What to work on:
Omit all pictures, then retype the data exactly as given.

======

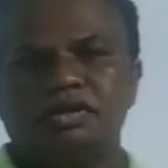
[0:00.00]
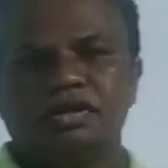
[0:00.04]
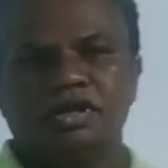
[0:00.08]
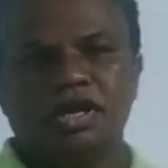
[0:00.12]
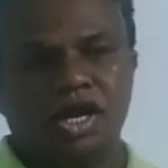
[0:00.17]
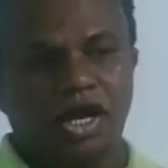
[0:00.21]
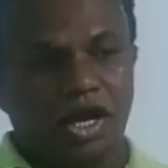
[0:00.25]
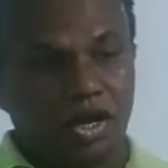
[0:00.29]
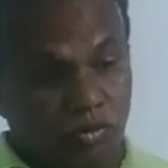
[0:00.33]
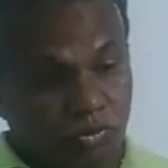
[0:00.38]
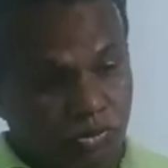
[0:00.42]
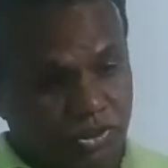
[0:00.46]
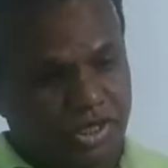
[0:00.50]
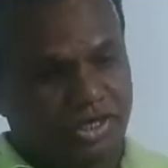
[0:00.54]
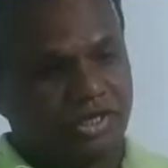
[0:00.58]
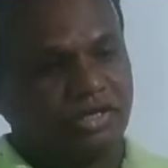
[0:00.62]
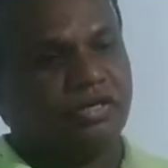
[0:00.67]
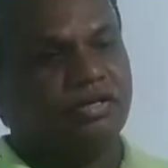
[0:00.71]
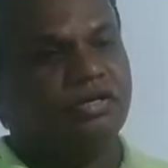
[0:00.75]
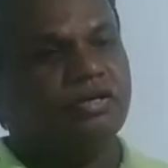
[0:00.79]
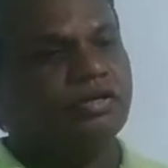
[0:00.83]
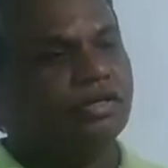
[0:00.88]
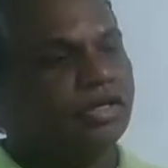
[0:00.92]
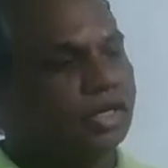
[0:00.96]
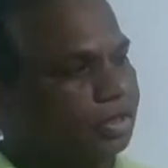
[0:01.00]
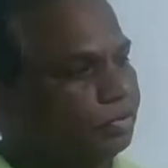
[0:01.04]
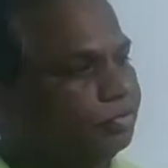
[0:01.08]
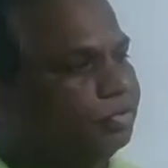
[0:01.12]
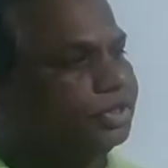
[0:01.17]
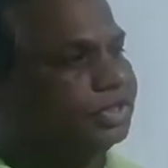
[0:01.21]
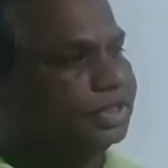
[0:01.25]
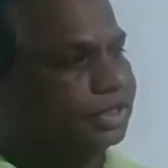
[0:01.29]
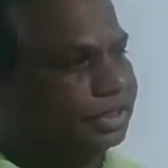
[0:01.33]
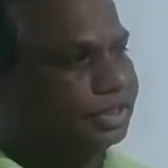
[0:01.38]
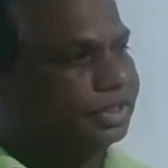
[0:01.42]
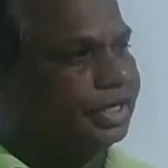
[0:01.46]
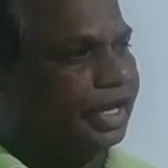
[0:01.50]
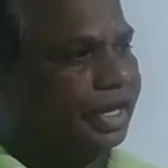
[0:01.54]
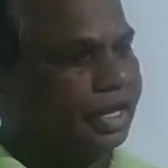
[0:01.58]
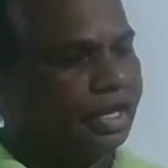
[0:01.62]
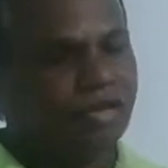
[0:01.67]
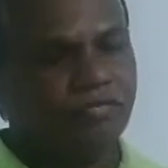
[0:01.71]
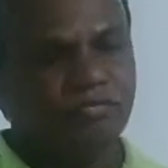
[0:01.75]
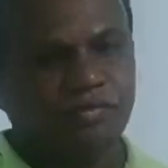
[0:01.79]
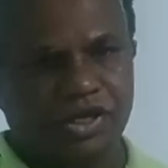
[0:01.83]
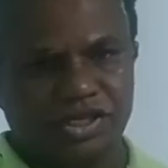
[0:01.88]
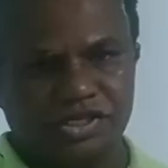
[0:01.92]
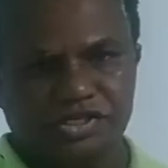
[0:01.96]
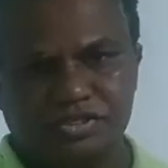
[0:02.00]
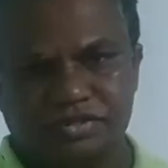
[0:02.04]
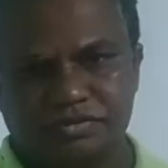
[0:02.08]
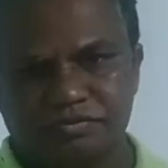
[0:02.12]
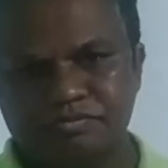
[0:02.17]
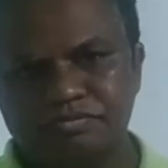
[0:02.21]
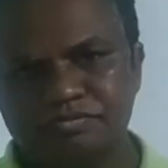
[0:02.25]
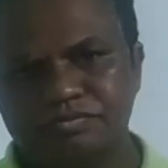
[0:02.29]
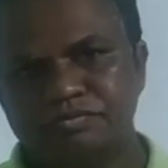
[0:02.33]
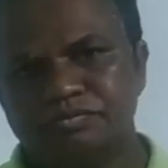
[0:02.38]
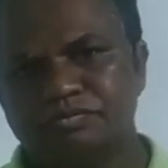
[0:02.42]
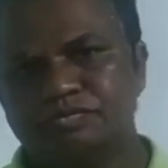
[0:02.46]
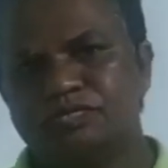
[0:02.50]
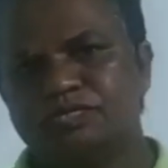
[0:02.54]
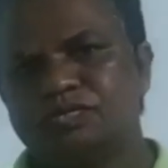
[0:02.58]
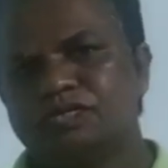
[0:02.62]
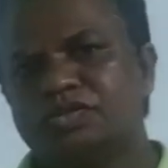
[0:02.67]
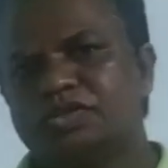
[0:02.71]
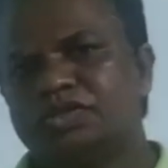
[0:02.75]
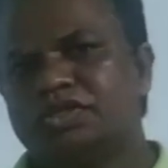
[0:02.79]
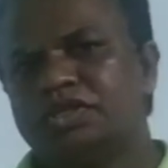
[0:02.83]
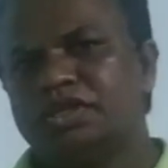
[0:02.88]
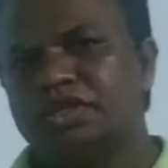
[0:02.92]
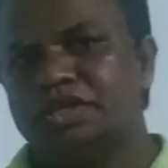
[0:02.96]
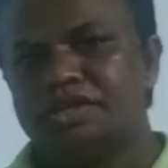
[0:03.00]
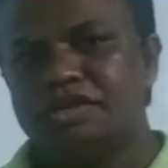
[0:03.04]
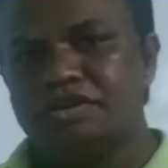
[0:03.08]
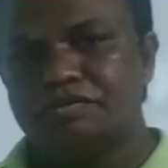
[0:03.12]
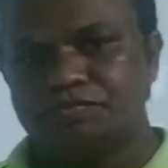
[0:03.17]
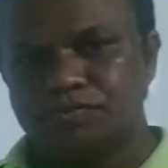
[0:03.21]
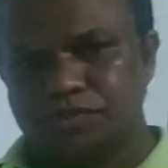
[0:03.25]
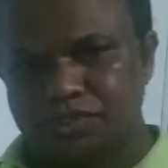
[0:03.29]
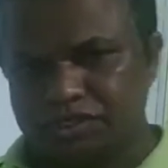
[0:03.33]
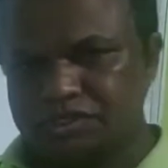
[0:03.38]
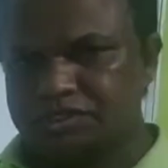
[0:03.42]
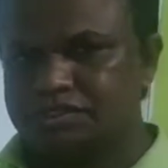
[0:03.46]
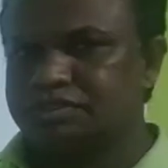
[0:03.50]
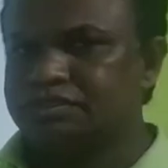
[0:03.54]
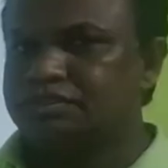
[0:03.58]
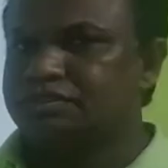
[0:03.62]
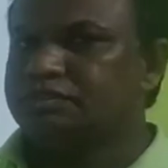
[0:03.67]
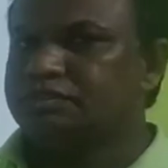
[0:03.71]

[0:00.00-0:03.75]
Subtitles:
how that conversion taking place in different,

======

Response to the exercise:
[0:00.00]
[0:00.04]
[0:00.08]
[0:00.12]
[0:00.17]
[0:00.21]
[0:00.25]
[0:00.29]
[0:00.33]
[0:00.38]
[0:00.42]
[0:00.46]
[0:00.50]
[0:00.54]
[0:00.58]
[0:00.62]
[0:00.67]
[0:00.71]
[0:00.75]
[0:00.79]
[0:00.83]
[0:00.88]
[0:00.92]
[0:00.96]
[0:01.00]
[0:01.04]
[0:01.08]
[0:01.12]
[0:01.17]
[0:01.21]
[0:01.25]
[0:01.29]
[0:01.33]
[0:01.38]
[0:01.42]
[0:01.46]
[0:01.50]
[0:01.54]
[0:01.58]
[0:01.62]
[0:01.67]
[0:01.71]
[0:01.75]
[0:01.79]
[0:01.83]
[0:01.88]
[0:01.92]
[0:01.96]
[0:02.00]
[0:02.04]
[0:02.08]
[0:02.12]
[0:02.17]
[0:02.21]
[0:02.25]
[0:02.29]
[0:02.33]
[0:02.38]
[0:02.42]
[0:02.46]
[0:02.50]
[0:02.54]
[0:02.58]
[0:02.62]
[0:02.67]
[0:02.71]
[0:02.75]
[0:02.79]
[0:02.83]
[0:02.88]
[0:02.92]
[0:02.96]
[0:03.00]
[0:03.04]
[0:03.08]
[0:03.12]
[0:03.17]
[0:03.21]
[0:03.25]
[0:03.29]
[0:03.33]
[0:03.38]
[0:03.42]
[0:03.46]
[0:03.50]
[0:03.54]
[0:03.58]
[0:03.62]
[0:03.67]
[0:03.71]

[0:00.00-0:03.75]
Subtitles:
how that conversion taking place in different,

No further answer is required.